**Your goal**
Starting at the line that contains "[0:09.00-0:10.00]", write out each line through the end of the data below, exactly as it stands. Skip any pictures.

**Supplied material**

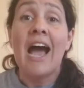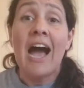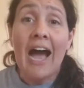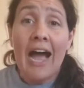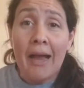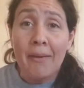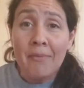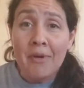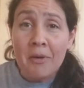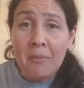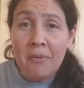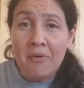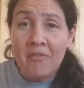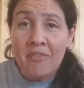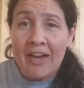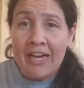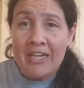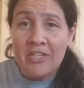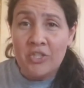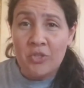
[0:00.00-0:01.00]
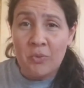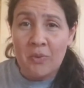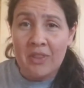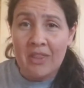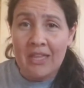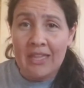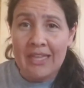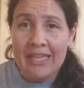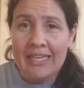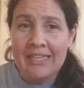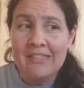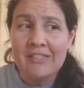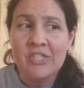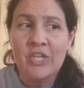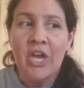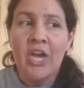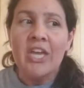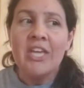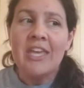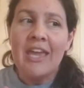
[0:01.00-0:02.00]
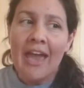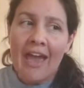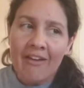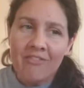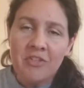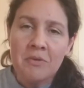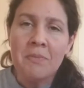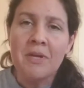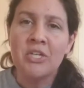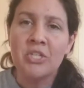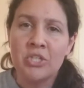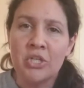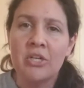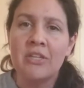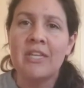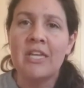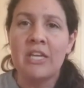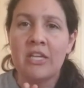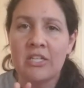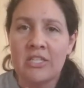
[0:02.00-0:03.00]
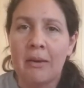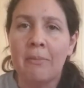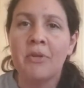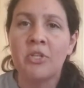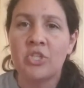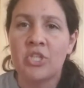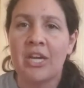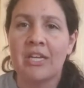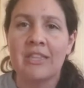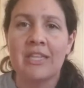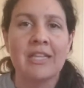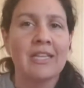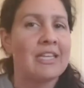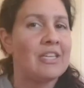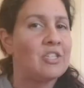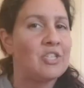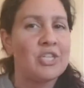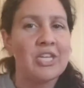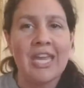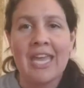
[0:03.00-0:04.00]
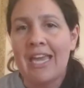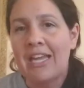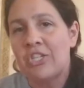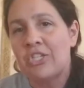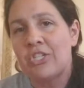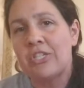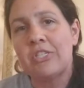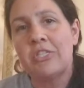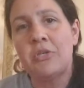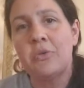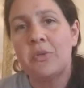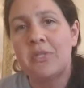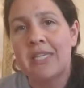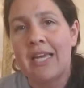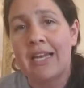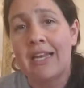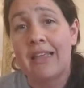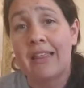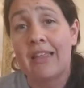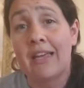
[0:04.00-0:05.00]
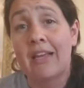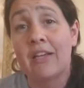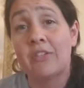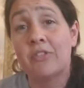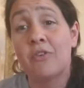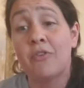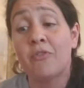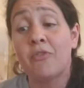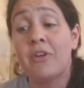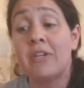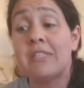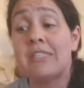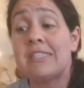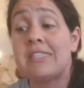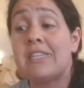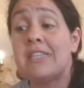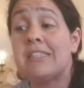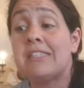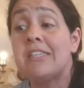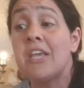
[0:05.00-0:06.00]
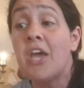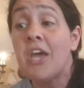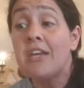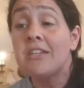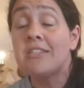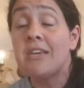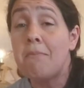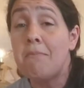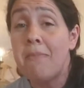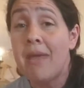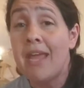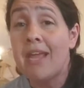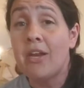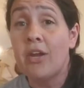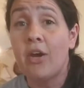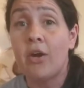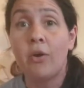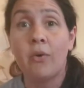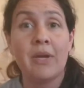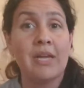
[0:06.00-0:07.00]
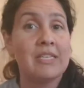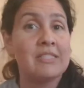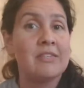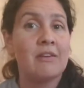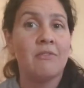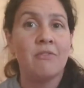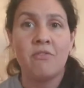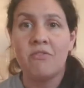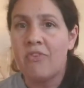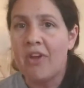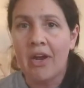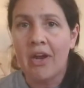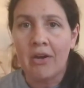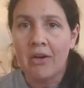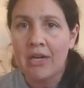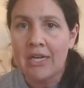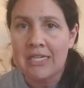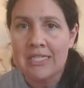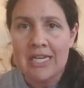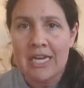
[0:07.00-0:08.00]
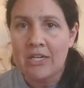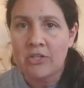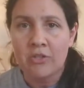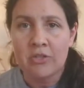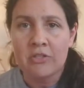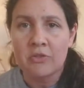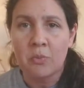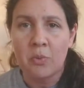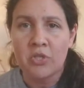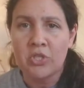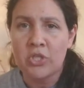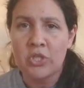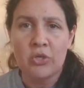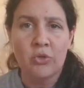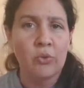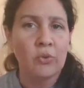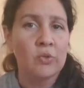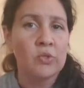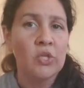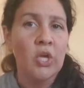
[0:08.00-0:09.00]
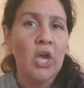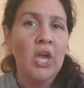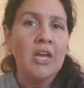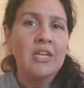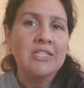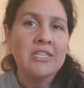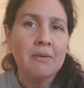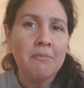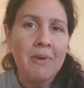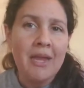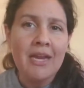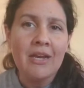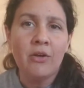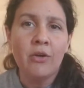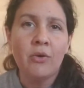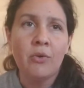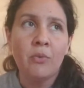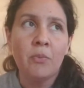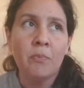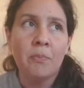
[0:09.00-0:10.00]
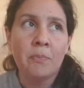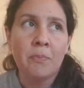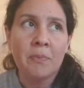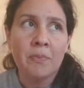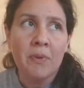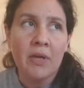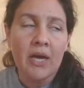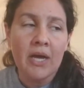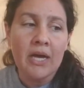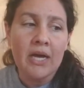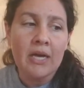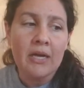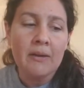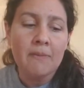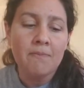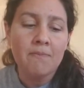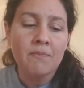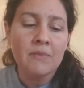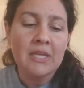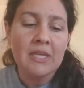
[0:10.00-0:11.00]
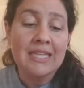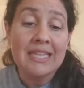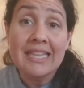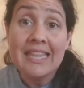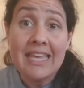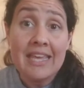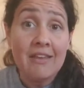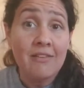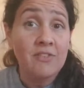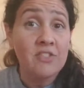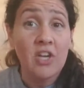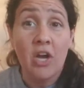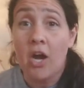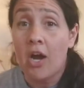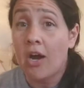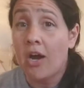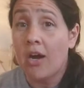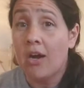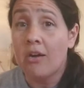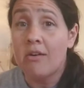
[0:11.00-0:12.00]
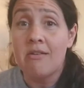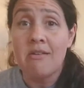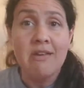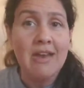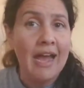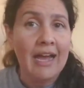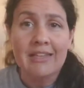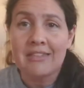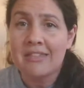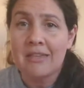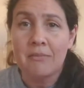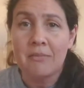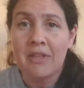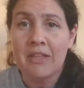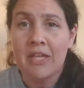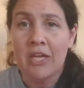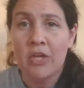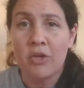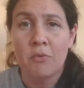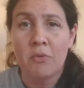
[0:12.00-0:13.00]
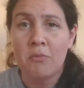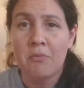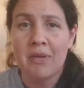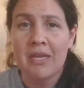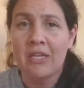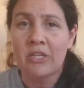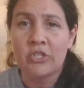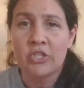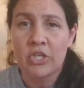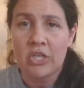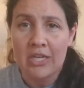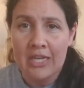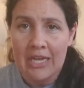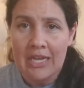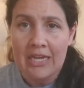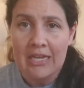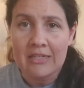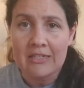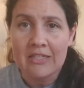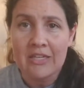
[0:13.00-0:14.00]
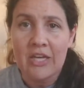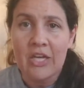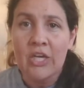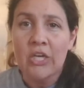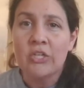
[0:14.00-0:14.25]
I'm going to provide you with a list. You have to make sure that you double check the list. You can't just use anything. So for instance, tomato is a very dangerous one to use. Tomato leaves are not something that human beings should eat.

**Problem solution**
[0:09.00-0:10.00]
[0:10.00-0:11.00]
[0:11.00-0:12.00]
[0:12.00-0:13.00]
[0:13.00-0:14.00]
[0:14.00-0:14.25]
I'm going to provide you with a list. You have to make sure that you double check the list. You can't just use anything. So for instance, tomato is a very dangerous one to use. Tomato leaves are not something that human beings should eat.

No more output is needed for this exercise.